Despite my resolve to put off starting seeds indoors, thus avoiding daily trudges up and down stairs, I suddenly realized that if I want blooms this year, the lisianthus must be seeded. I’ve only tried growing it once before, with only minimal success. It’s an extremely slow-growing crop that first of all may take 20 days to just germinate, and then takes months from seeding to even reach a transplanting to small pot stage. As a crop, it just didn’t fit into my commercial greenhouse production (temperatures, time, space) well enough to be profitable and by the time it finally looked presentable enough for customers, the main buying season had long passed. However, now that I’m just growing plants and flowers for my own enjoyment and not profit, the catalog photos tempted me to give it another go. Plus one of my goals this year is to actually make at least a weekly bouquet from my rather neglected Cutting Garden and lisianthus is an absolutely gorgeous, VERY long-lasting cut flower.
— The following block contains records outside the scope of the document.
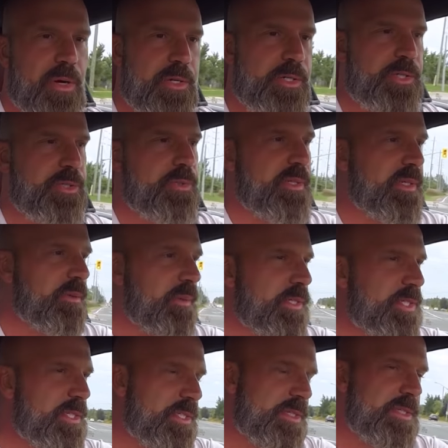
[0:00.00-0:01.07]
artistry,
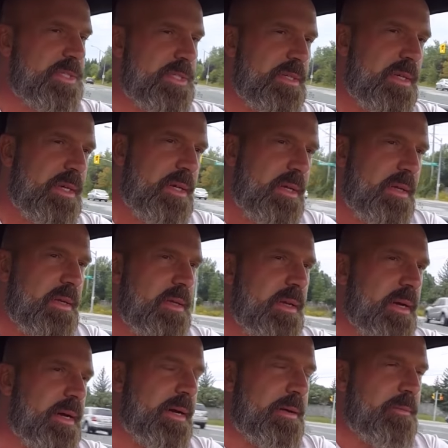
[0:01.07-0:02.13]
which is
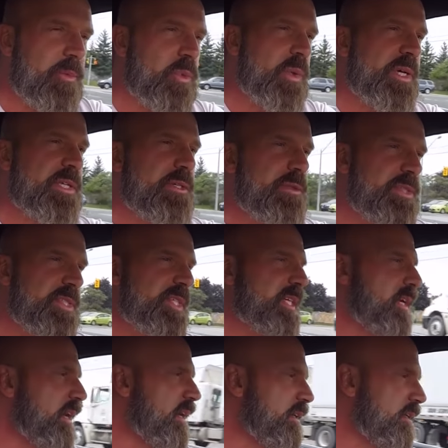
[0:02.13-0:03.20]
what you
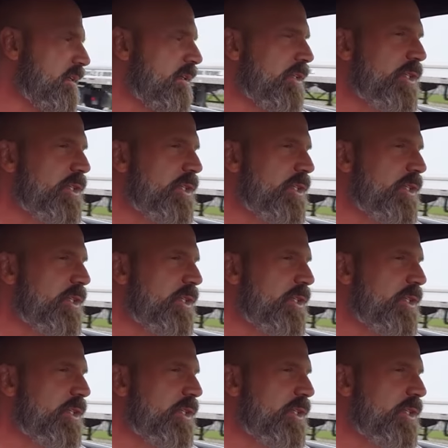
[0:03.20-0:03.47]
see on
Of course, once that course was set, there might as well be a full flat of seeds sown, rather than just one row, to help justify plugging in the heating mat. So the seed box and “first seeding” list was carried downstairs, along with the “Indoor Seeding Journal.” Some years, I’ve started seeds as early as November, and one year because of travels, as late as mid-February. This year, the end of January or first of February had been the plan, but the seed-starting bug has bit and the 2021 season is officially launched!
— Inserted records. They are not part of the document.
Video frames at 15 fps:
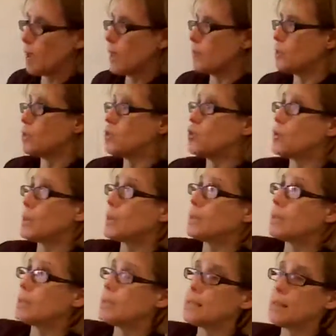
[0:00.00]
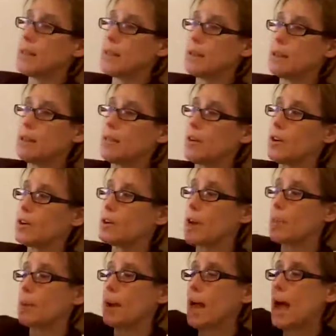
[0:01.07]
okay, so that you can see the very
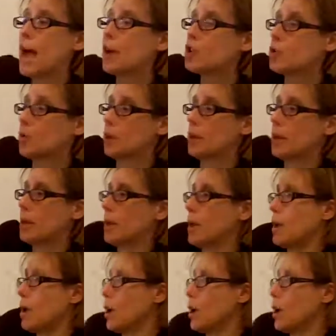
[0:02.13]
top, it actually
Added to the flat were 1) collected seeds of one of my very favorite perennials, “Gold Moss” feverfew. More about it in an upcoming post. 2) Shasta daisy “Silver Princess,” because I found an old packet of seed in the bottom of a box and want to see if it’s good! 3) Sweet fennel, another outdated packet so if it works, great! If not, there’s plenty of time to plant fresher seed. 4) Hollyhock “White,” saved seed from the one that bloomed under the Lady Cottage windowbox last summer. I need more for the Addition Garden! 5) Gaillardia “Arizona Sun,” again saved seed. I love this plant because it blooms from early summer through to frost if I clip off those cute seed balls. However, it seems to be a short-lived perennial only lasting about 3 years, so I always need to start more. Surprisingly, it does seem to come “true” from saved seed, as I’ve done this for several years. With an early start like this, it will bloom yet this year. 6) Lavender “Blue Spear” finishes up the flat, the seeds having just arrived in the mail in timely fashion!
The feverfew and shasta require light to germinate, so they were planted at one end and a light placed nearby. The rest of the seeds were covered. And suddenly, I find myself looking forward to making that trip downstairs to look for signs of life!